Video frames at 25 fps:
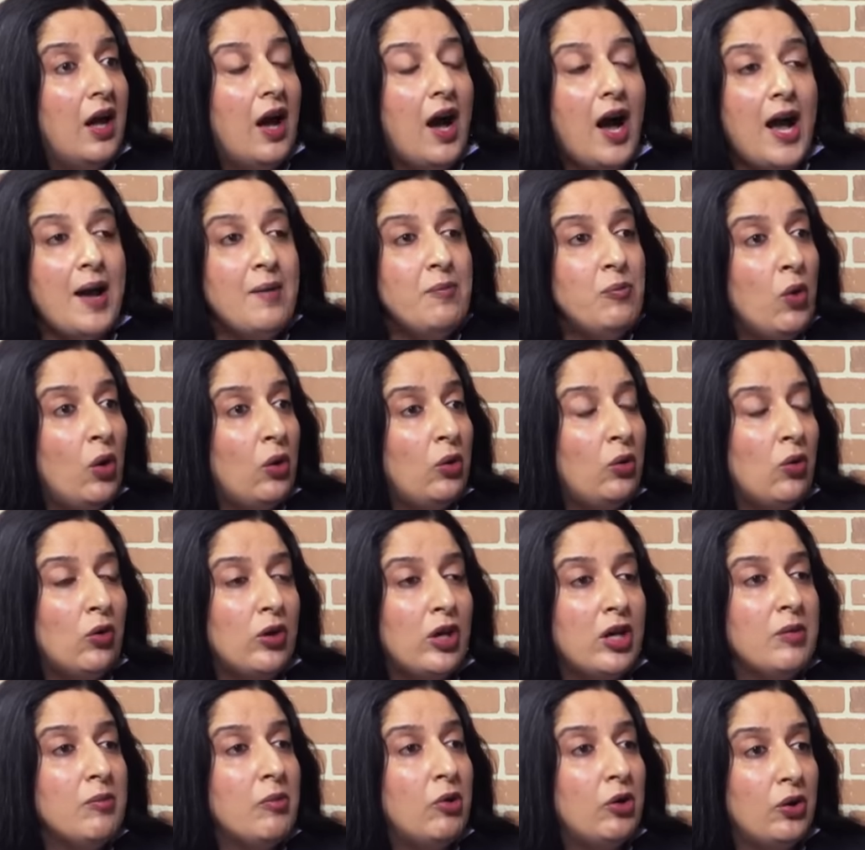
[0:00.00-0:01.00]
I'm not
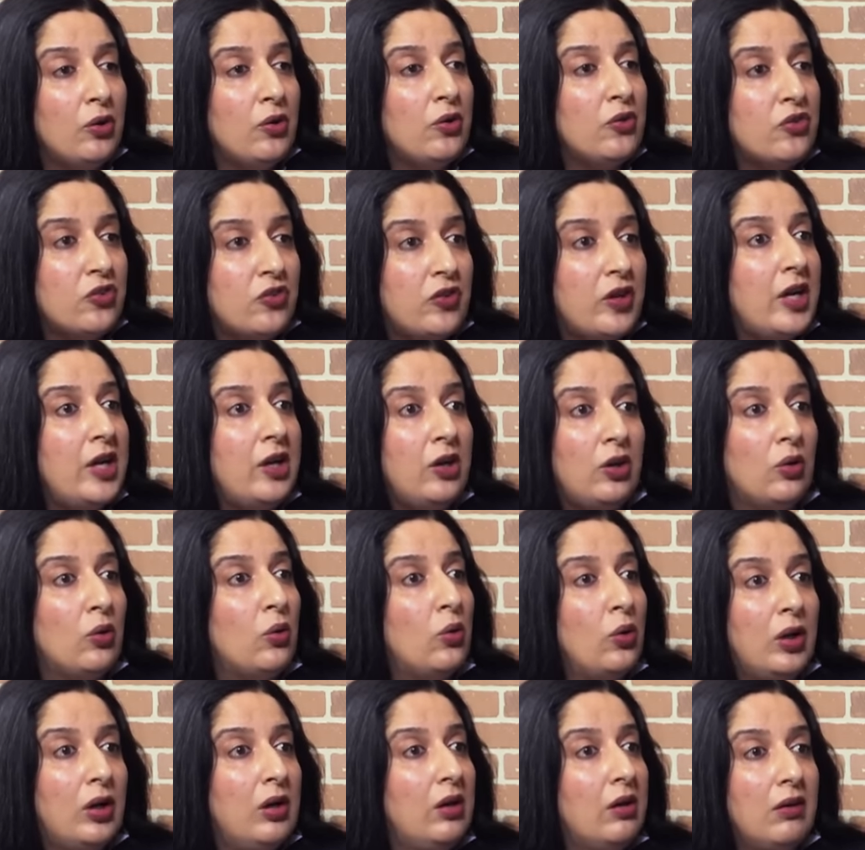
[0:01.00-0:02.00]
talking about your straight
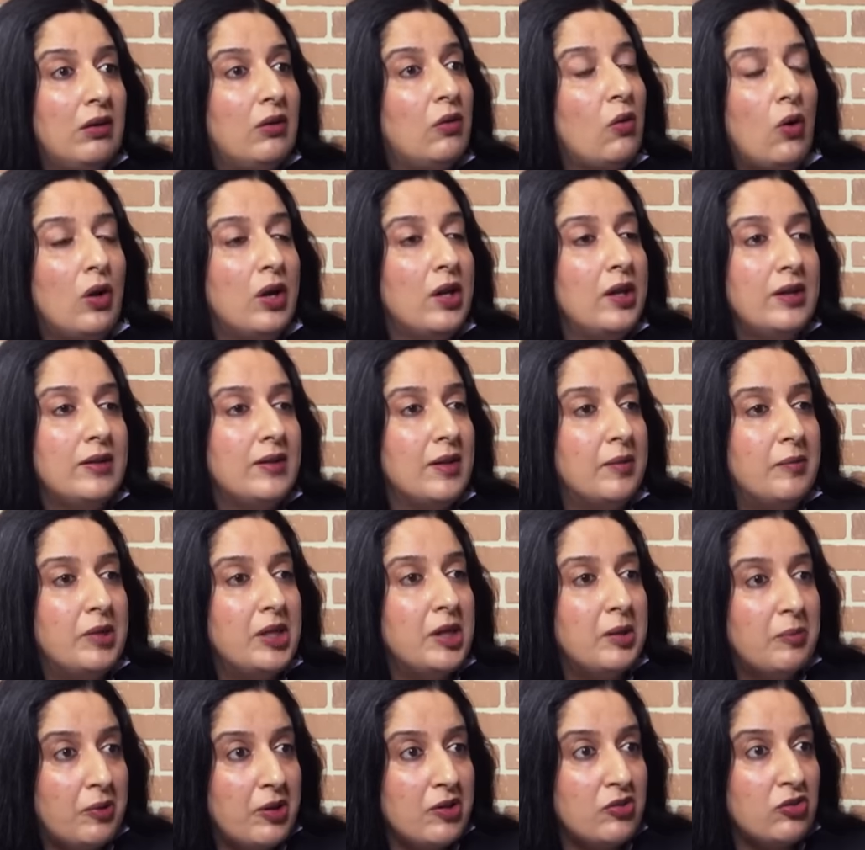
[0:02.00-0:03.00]
role calling
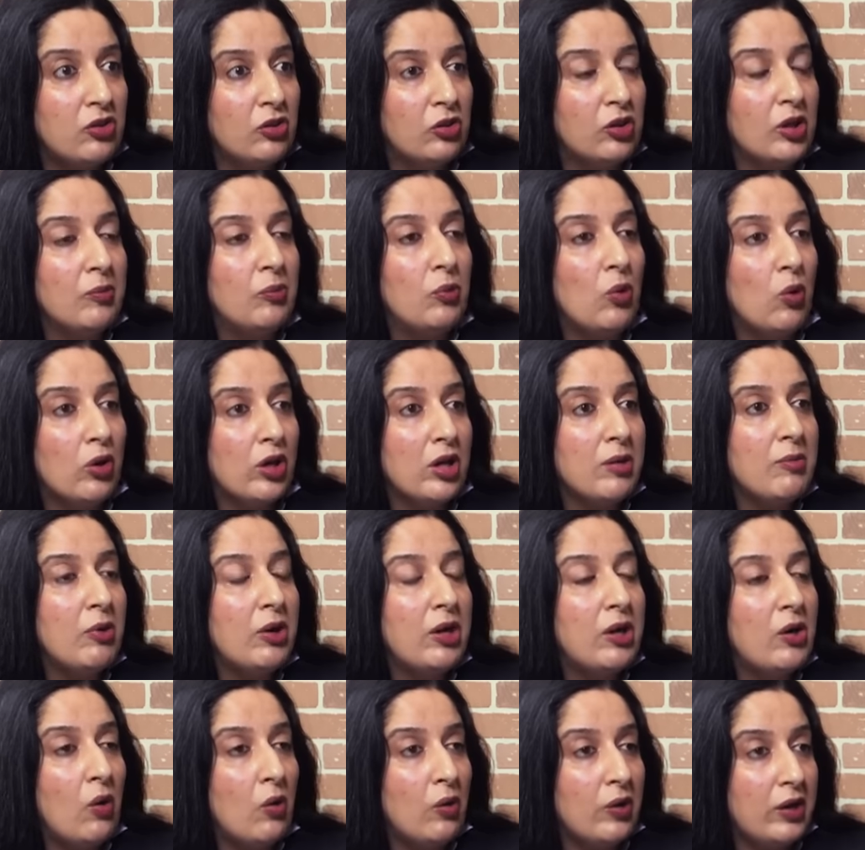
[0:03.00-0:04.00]
somebody a press tutor. I'm talking about
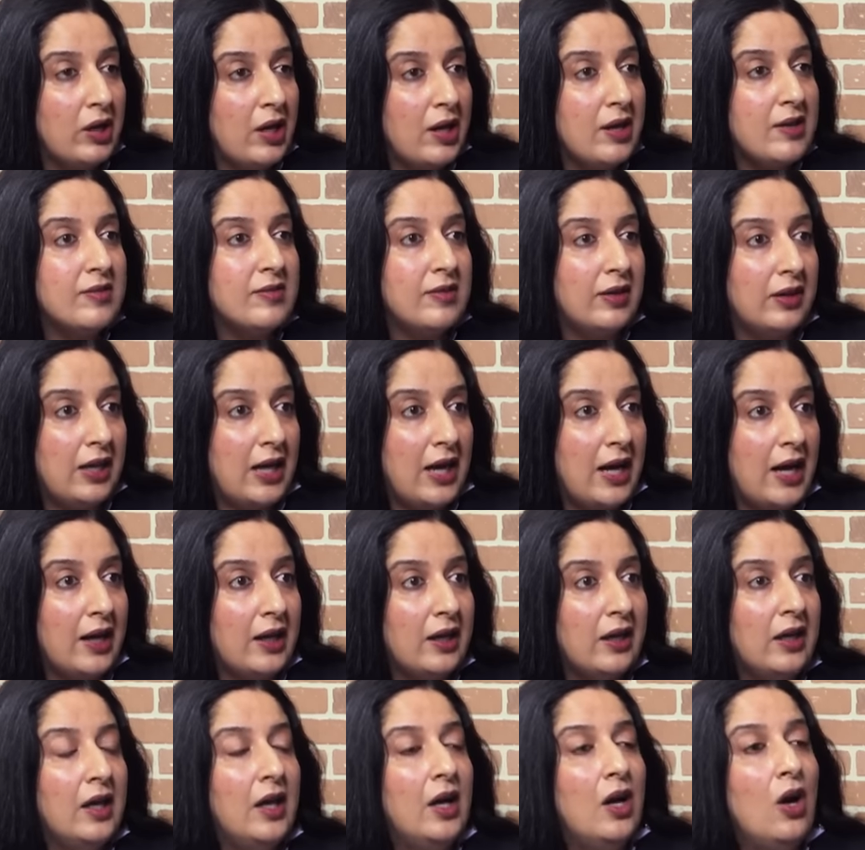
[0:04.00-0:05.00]
an organized
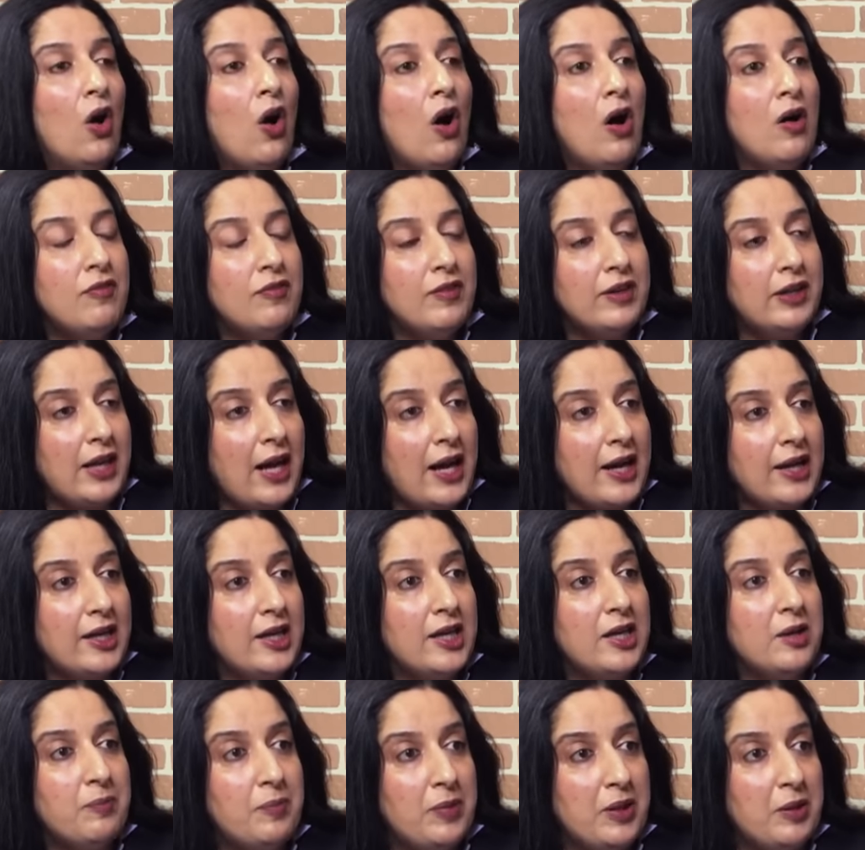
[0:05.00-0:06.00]
attack of
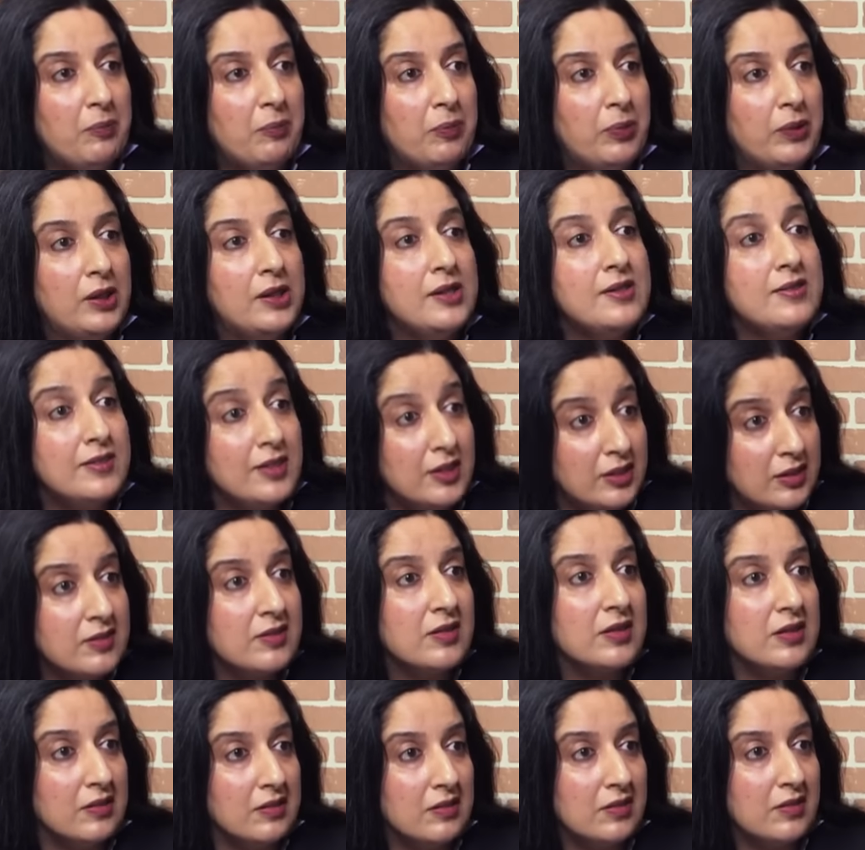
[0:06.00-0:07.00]
attacking people,
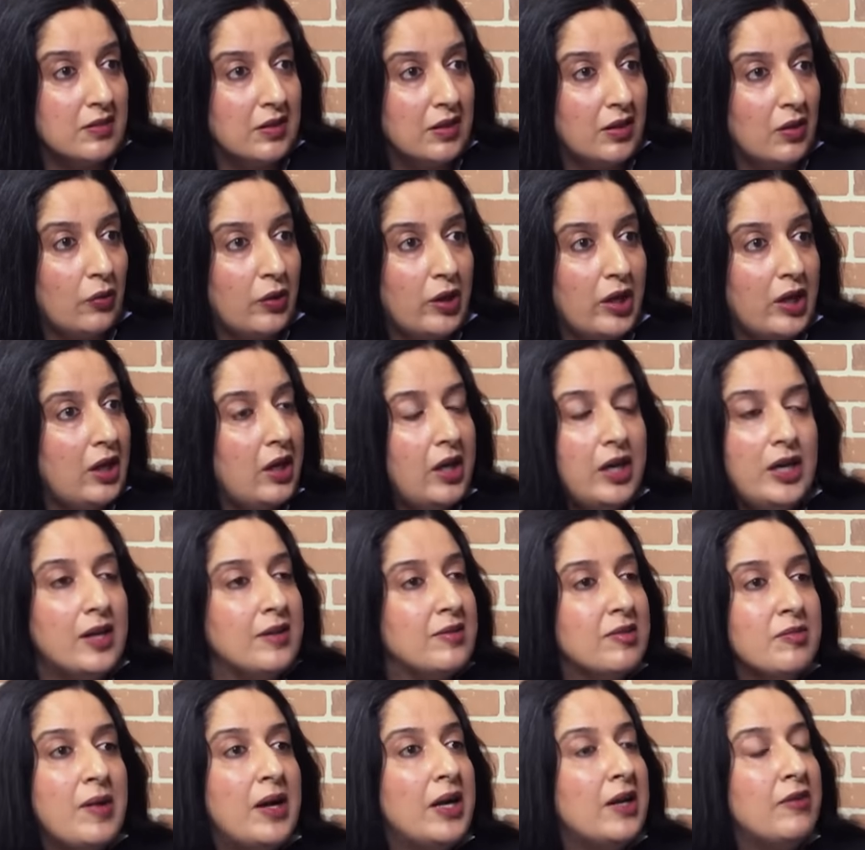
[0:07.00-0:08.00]
citizens. Okay, it
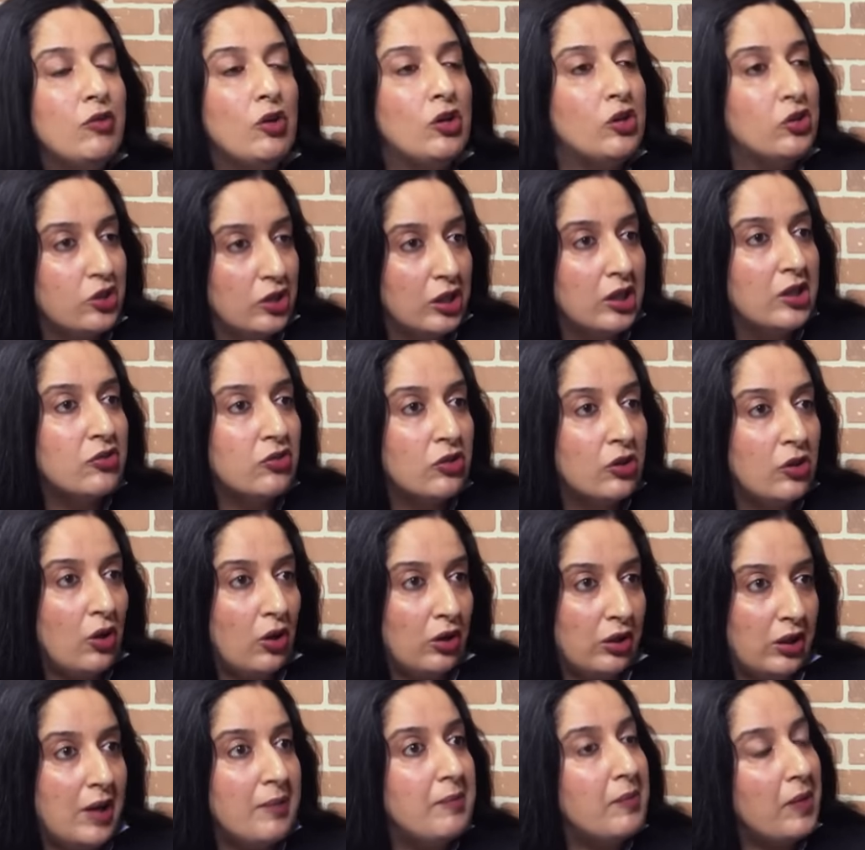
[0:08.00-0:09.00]
doesn't matter if you're a journalist or
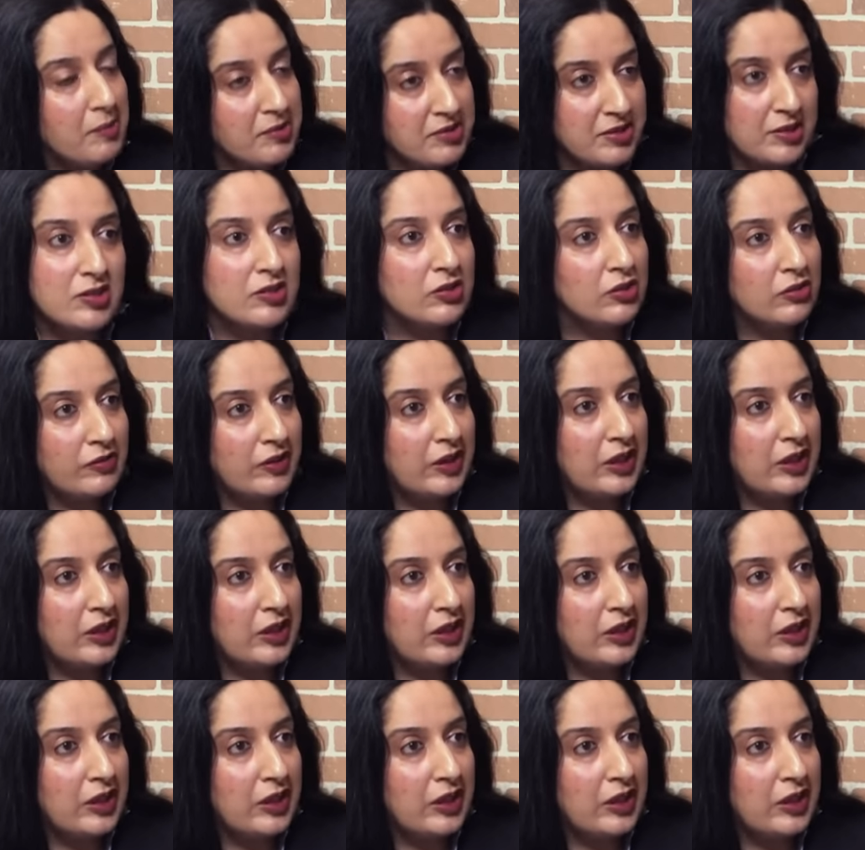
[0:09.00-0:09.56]
not. I'm, I'm a citizen of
★ ★ ★
__What you will do__
The entries are to be restated word for word, and no picture should appear in the copy.

__Solved problem__
Video frames at 25 fps:
[0:00.00-0:01.00]
I'm not
[0:01.00-0:02.00]
talking about your straight
[0:02.00-0:03.00]
role calling
[0:03.00-0:04.00]
somebody a press tutor. I'm talking about
[0:04.00-0:05.00]
an organized
[0:05.00-0:06.00]
attack of
[0:06.00-0:07.00]
attacking people,
[0:07.00-0:08.00]
citizens. Okay, it
[0:08.00-0:09.00]
doesn't matter if you're a journalist or
[0:09.00-0:09.56]
not. I'm, I'm a citizen of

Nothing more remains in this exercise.